The workflow is detailed in the next sections and commands are added at each step, considering that the user is working in a writable project folder, has sufficient rights to create folders and save files, and has installed the necessary programs (not detailed here). For a number of resources, conda install was done and should be reproducible on the user computer provided miniconda has been installed and configured correctly.
We provide a conda config file yeast_asm_environment.yml which should allow you to reproduce the environment used in this report. Since this env has been built sequentially, it is possible that some packages refuse to install, in which case you can create a single env for refractory tools.
The SRR18210286 reads used in this tutorial was obtained from the SRA project PRJNA792930.

--
The SRA data was downloaded and converted to Fastq using the NCBI SRA tools (version 2.8.0).
# sra_tools installed with conda
mkdir -p sra rawreads
sraid=SRR18210286
thr=8
prefetch -O sra ${sraid}
# convert to fastq with sra-tools version 2.x
fastq-dump -O rawreads -origfmt -I --split-files --gzip ${sraid}
# NOTE with the more recent 3.0 version of the tools
# fasterq-dump replaced fastq-dump and is much faster indeed
fasterq-dump -e ${thr} -O rawreads -S sra/${sraid}/${sraid}.sra && \
bgzip -@ ${thr} rawreads/${sraid}.fastq
# resulting in a file: rawreads/SRR18210286.fastq.gz
A subset of 100x coverage was extracted from the big raw reads file (380x coverage) with filterlong (version 0.2.1) in order to have sufficient (yet reasonable) data for assembly. During filtering, shorter than 10kb reads were excluded and only the 95% best average quality reads were retained.
# installed with conda
# >10kb
# 100x depth for S288c (12Mb)
# remove worse 5% by quality
mkdir -p reads
filtlong \
--min_length 10000 \
--target_bases 1200000000 \
--keep_percent 95 \
rawreads/SRR18210286.fastq.gz | \
bgzip -c > reads/SRR18210286_HiFi_gt10k_100x.fq.gz
# filterlong analyzed 227,298 reads (4,583,595,361 bp) in the input file and kept 50'892 reads (1,200,003,122 bp)

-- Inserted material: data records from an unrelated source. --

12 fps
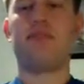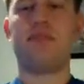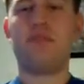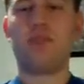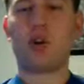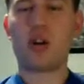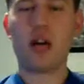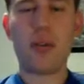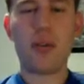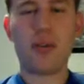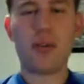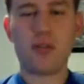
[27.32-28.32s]
more
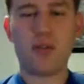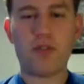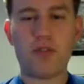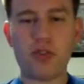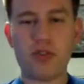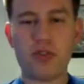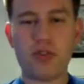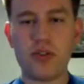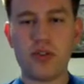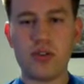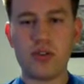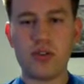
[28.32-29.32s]
commonly referred to
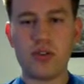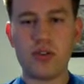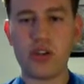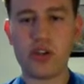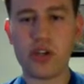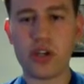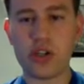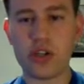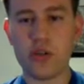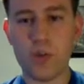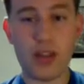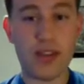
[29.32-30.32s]
in
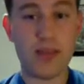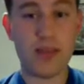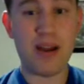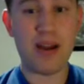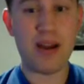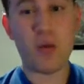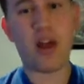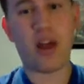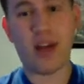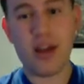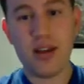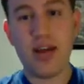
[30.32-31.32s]
conjunction with marijuana.
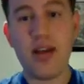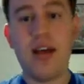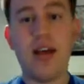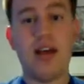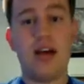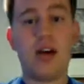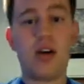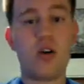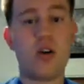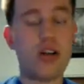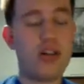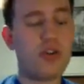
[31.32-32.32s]

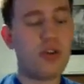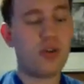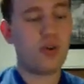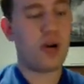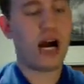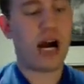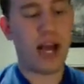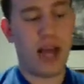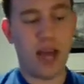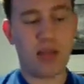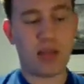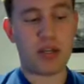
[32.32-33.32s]
According to I
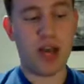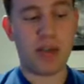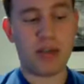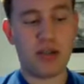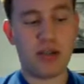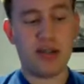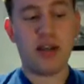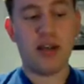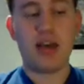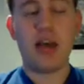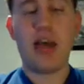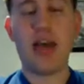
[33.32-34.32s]
Am Shaman,
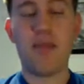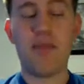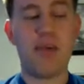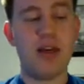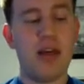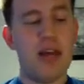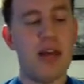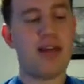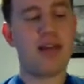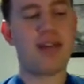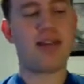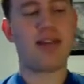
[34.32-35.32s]
hemp
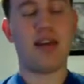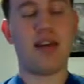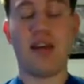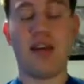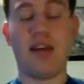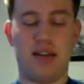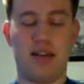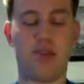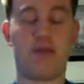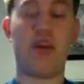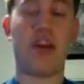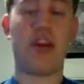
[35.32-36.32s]
is
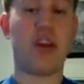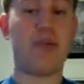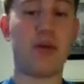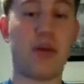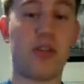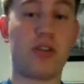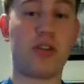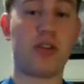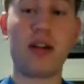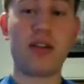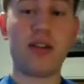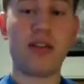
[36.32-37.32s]
different in both
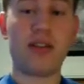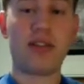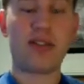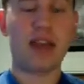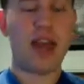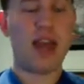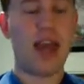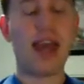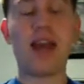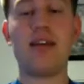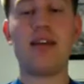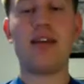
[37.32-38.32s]
appearance
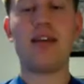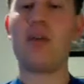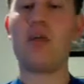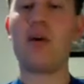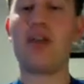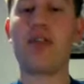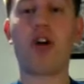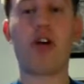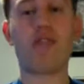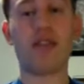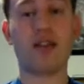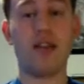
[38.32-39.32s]
and the way it's
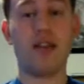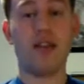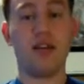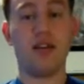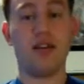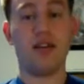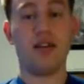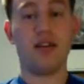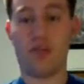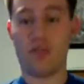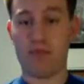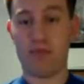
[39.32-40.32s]
harvested
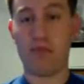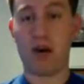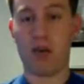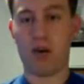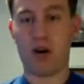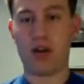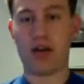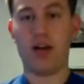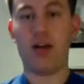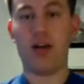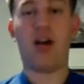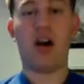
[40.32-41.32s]
from marijuana.
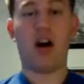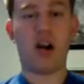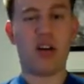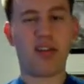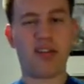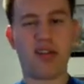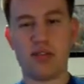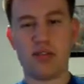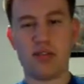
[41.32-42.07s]
Also,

The reads were analyzed using FastQC (version 0.11.9)
mkdir -p reads/fastqc_results
fastqc -o reads/fastqc_results reads/SRR18210286_HiFi_gt10k_100x.fq.gz

The size distribution of the reads shows a N50 / N90 of 23582 bp / 19106 bp, corresponding to a very good quality HiFi library.

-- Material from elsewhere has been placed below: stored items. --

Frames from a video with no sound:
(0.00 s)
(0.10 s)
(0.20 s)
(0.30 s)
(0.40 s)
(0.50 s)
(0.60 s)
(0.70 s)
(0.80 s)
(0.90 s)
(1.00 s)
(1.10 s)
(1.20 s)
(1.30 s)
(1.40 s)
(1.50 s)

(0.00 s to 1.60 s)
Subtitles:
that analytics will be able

The filtered HiFi read subsets were assembled using Flye (version 2.9.1-b1780), resulting in a multifasta files containing contigs for the host genome and for potential extra-chromosomal plasmids.

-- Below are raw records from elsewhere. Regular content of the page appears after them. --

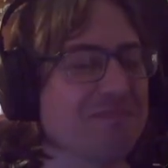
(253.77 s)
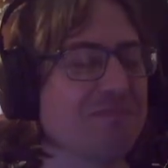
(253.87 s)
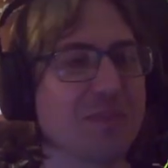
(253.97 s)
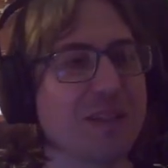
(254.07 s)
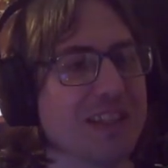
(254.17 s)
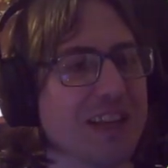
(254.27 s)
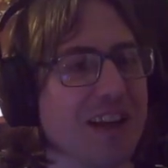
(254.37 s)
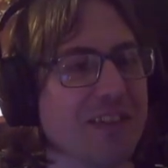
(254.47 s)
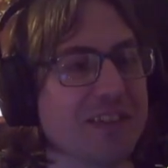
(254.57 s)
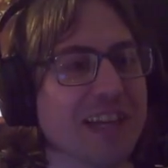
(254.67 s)
But, you know,
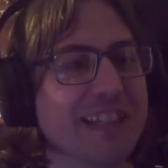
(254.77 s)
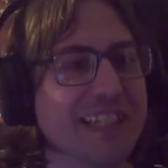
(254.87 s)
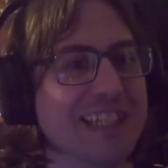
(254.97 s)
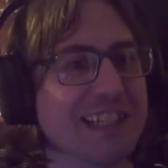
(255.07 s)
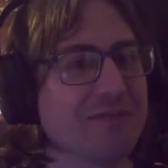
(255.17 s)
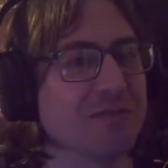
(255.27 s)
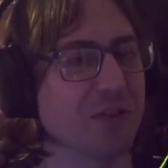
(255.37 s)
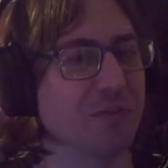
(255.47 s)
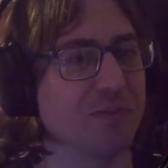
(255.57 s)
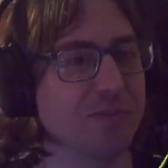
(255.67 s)
the transition room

The initial step is using the longest 40x reads for contig assembly and all reads are then used for later processes.
# Flye installed using conda
mkdir -p 100x_Flye_assembly
reads="reads/SRR18210286_HiFi_gt10k_100x.fq.gz"
thr=24
flye --pacbio-hifi \
${reads} \
--out-dir 100x_Flye_assembly \
--genome-size 12m \
--threads ${thr} \
--asm-coverage 40
Flye reported the following metrics:
- Total length: 12881856
- Fragments: 60
- Fragments N50: 724534
- Largest frg: 1472942
- Scaffolds: 0
- Mean coverage: 90
The Flye assembly produced several important files among which:
- a summary of the assembly: assembly_info.txt (reproduced next)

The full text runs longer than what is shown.